In a medium - large datacenter (ie anticipated growth to 500 hosts), would it be a problem to use large subnets (ie 2 x /23 or /22's) to place the initiators + target IPs?

All our existing nvme-tcp deployments (which we're having great success with btw) use 2 x /24's, which provides more than enough capacity for the array + a decent sized cluster.

But now we're entering into the realms of multiple flasharrays (ie 3 or 4 in a single site) and hundreds of hosts - we'll quickly exhaust a /24 range.

Q2:

In this site, where we have say 2 x FA-X's an 2 x FA-C's, is it valid to present datastores from all of these arrays over nvme-tcp to a single cluster?  With each array / datastore cluster being accessed using the same initiators on the same layer 2's?

At what point does it get silly and I need to draw a line and segregate environments?

Q3:

Is there a capacity limit to the number of client hosts I can have on an array / mapping storage to?

(nvm - I think I found the answer to that - looks like it's 1000 nqn's on pretty much all X and C arrays)

5 Replies

  • Garry's avatar
    Garry
    Day Hiker III

    Q1 (subnet size: /24 vs /23-/22)

    No real problem using /23 or /22 for the NVMe/TCP fabrics. NVMe/TCP is still unicast TCP; the main tradeoff is bigger L2 blast radius (ARP/neighbor, troubleshooting) vs. managing more VLANs/subnets. VMware’s NVMe/TCP guidance is basically “use port binding” and a vmk per subnet—it doesn’t constrain you to /24. 

    https://www.vmware.com/docs/configuring-nvmeof-tcp
    https://support.purestorage.com/bundle/m_howtos_for_vmware_solutions/page/Solutions/VMware_Platform_Guide/How-To_s_for_VMware_Solutions/NVMe_over_Fabrics/topics/concept/c_confirm_nvmetcp_support_02.html

    Q2 (multiple FlashArrays into one cluster over the same NVMe/TCP fabrics)

    Yes, totally valid: a single VMware cluster can consume datastores from multiple arrays over the same two NVMe/TCP fabrics using the same host initiators (NQNs). It only gets “silly” when ops/failure-domain isolation matters (tenant separation, different change windows, different teams), or when the storage VLANs become too large/complex to operate cleanly.

    Q3 (host count / mapping limit)

    1000/1024 host NQNs per array is the commonly stated limit across many FA models; just validate for your exact FA//X and FA//C generation + Purity version in the current Pure docs/support matrix.

    https://support.purestorage.com/bundle/m_flasharray_limits/page/FlashArray/FlashArray_Capacity_and_Feature_Limits/topics/r_flasharray_block_limits.html

    Bigger L2 subnet = more ARP chatter + bigger tables.

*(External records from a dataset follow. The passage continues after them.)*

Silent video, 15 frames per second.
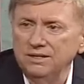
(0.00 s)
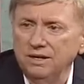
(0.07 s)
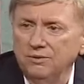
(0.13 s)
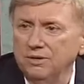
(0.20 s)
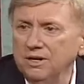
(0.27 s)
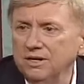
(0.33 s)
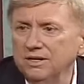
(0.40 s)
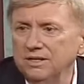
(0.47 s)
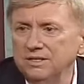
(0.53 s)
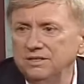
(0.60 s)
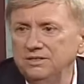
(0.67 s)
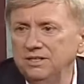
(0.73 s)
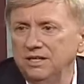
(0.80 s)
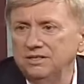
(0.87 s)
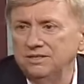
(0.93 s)
Now, we're not going
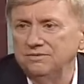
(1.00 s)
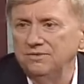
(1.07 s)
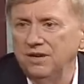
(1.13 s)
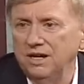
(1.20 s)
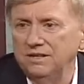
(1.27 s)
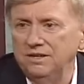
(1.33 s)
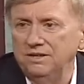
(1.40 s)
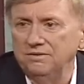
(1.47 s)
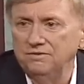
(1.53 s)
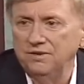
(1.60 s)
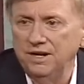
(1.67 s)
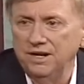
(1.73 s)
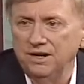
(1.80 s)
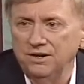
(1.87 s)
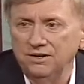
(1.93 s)
to justify the
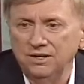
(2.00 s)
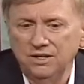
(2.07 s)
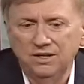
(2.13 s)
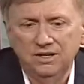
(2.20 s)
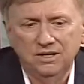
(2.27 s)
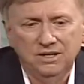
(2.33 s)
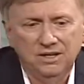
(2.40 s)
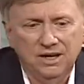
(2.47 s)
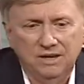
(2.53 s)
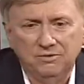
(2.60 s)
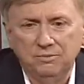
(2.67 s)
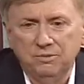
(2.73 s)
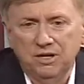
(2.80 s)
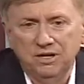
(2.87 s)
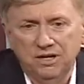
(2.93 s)
affair. Right.
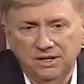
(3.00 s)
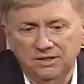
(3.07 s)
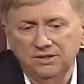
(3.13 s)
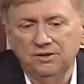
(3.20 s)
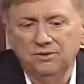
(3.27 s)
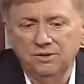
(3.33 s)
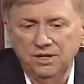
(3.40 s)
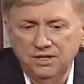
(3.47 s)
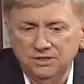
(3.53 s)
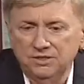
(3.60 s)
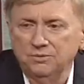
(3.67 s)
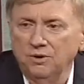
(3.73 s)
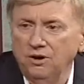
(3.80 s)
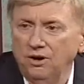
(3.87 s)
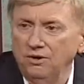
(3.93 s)
Everybody could agree
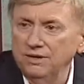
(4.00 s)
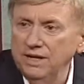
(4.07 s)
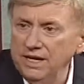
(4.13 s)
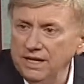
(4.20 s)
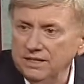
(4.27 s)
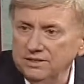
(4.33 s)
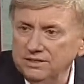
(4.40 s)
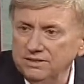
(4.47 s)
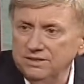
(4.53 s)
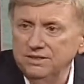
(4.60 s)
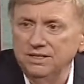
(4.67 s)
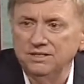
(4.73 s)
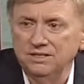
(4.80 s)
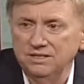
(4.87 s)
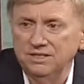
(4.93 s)
it's wrong. Next,
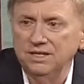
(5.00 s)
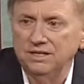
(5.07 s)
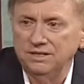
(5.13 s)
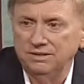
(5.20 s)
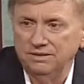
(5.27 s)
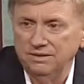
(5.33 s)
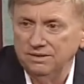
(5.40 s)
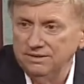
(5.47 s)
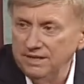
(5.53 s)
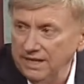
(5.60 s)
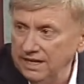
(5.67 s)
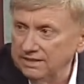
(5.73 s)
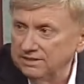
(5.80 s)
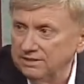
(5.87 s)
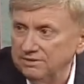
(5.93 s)
it's sin.
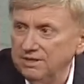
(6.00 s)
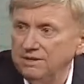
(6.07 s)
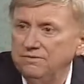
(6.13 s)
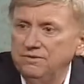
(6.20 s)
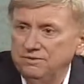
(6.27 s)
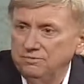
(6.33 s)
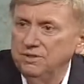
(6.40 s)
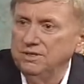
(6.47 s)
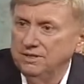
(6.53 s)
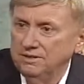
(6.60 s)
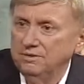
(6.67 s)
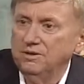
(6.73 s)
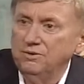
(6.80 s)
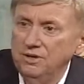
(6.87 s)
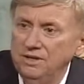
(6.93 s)
Next, okay, if we
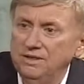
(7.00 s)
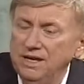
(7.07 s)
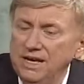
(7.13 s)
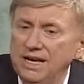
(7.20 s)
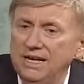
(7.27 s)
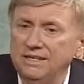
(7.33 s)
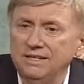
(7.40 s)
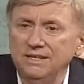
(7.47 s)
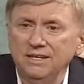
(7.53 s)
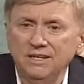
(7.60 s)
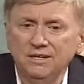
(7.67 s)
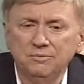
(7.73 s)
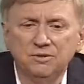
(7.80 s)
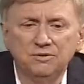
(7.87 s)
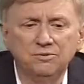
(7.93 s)
can agree that.
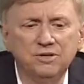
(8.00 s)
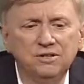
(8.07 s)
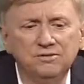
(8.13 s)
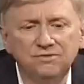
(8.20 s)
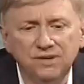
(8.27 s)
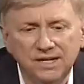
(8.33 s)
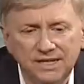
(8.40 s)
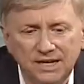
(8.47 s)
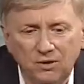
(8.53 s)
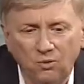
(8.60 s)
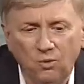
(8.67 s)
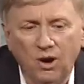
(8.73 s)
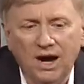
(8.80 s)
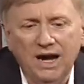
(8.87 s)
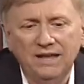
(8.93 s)
But if we don't find out
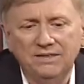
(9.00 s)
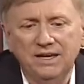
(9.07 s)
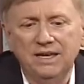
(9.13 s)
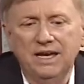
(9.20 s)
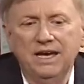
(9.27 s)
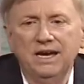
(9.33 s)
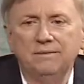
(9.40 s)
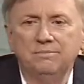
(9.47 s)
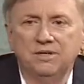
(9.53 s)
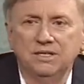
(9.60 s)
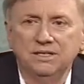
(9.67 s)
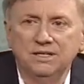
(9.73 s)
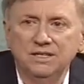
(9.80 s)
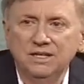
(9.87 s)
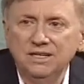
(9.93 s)
why they
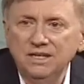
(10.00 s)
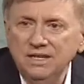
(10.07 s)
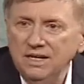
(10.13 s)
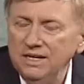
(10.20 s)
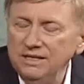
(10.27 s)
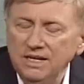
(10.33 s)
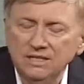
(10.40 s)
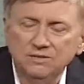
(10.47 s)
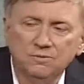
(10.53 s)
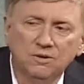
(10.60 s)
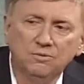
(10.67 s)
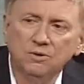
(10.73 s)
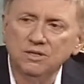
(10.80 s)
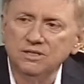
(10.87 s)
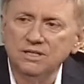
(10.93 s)
happen, and that's
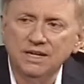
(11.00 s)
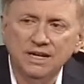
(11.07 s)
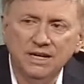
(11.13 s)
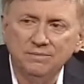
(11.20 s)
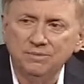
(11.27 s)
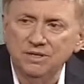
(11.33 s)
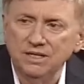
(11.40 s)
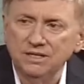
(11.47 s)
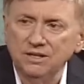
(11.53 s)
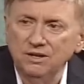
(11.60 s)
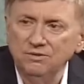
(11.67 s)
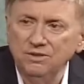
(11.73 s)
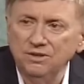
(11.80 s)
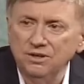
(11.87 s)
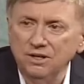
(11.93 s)
what wasn't happening.
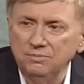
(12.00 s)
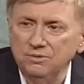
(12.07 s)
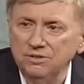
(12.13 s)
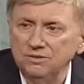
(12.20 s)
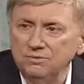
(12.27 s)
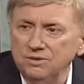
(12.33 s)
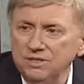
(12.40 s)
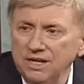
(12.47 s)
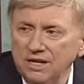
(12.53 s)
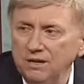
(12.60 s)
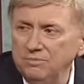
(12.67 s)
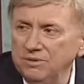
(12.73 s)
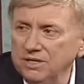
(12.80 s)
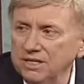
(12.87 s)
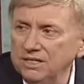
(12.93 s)
No therapist was
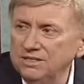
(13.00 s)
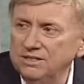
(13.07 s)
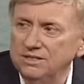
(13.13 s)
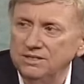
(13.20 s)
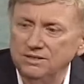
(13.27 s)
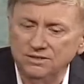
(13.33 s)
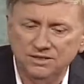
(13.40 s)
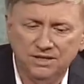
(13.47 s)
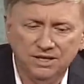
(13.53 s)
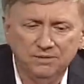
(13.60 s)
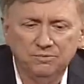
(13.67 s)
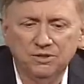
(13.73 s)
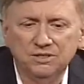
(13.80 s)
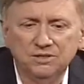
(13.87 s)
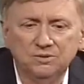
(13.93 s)
helping us to
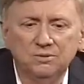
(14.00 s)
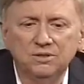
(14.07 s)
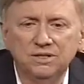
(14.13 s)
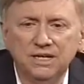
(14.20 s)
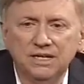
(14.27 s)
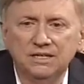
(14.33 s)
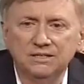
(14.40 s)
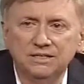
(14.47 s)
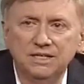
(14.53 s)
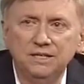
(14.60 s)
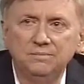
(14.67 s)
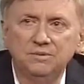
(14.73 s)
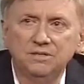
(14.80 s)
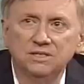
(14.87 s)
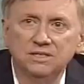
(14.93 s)
understand what's going down
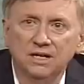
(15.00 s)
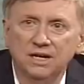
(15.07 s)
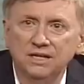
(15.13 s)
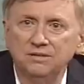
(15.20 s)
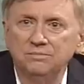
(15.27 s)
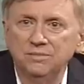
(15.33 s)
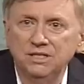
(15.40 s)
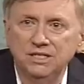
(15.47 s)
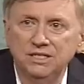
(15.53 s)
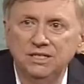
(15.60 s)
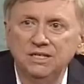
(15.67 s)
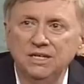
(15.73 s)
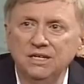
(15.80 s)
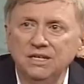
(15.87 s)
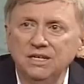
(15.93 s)
deep inside of me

In a /22, every host still only ARPs for what it talks to, but when you have hundreds of hosts and multiple arrays, events like boot storms, vMotion storms, link flaps, failovers, or maintenance can cause a burst of ARP resolution and table churn.

    Where it surfaces:

    Hosts: ARP cache churn (CPU spikes, transient pathing delays while neighbors resolve).

    Switches: CAM/ARP/ND scale and control-plane load (esp. if your ToR is doing any L3 SVIs for those VLANs).

    Blast radius: an ARP/loop/broadcast issue hits more endpoints in a larger L2.

    How to keep it under control:

    Prefer smaller L2 domains (multiple VLANs) even if you keep two fabrics.

    If you need more than /24 capacity, consider routing (L3) between host storage VLANs and array target VLANs. That can reduce host ARP to “next hop only” instead of every target IP (the router handles ARP to targets). NVMe/TCP works fine routed; it’s an operational choice.

    On the network side: make sure your switches are sized for ARP/ND scale, and use storm control / ARP rate limiting / ARP inspection as appropriate.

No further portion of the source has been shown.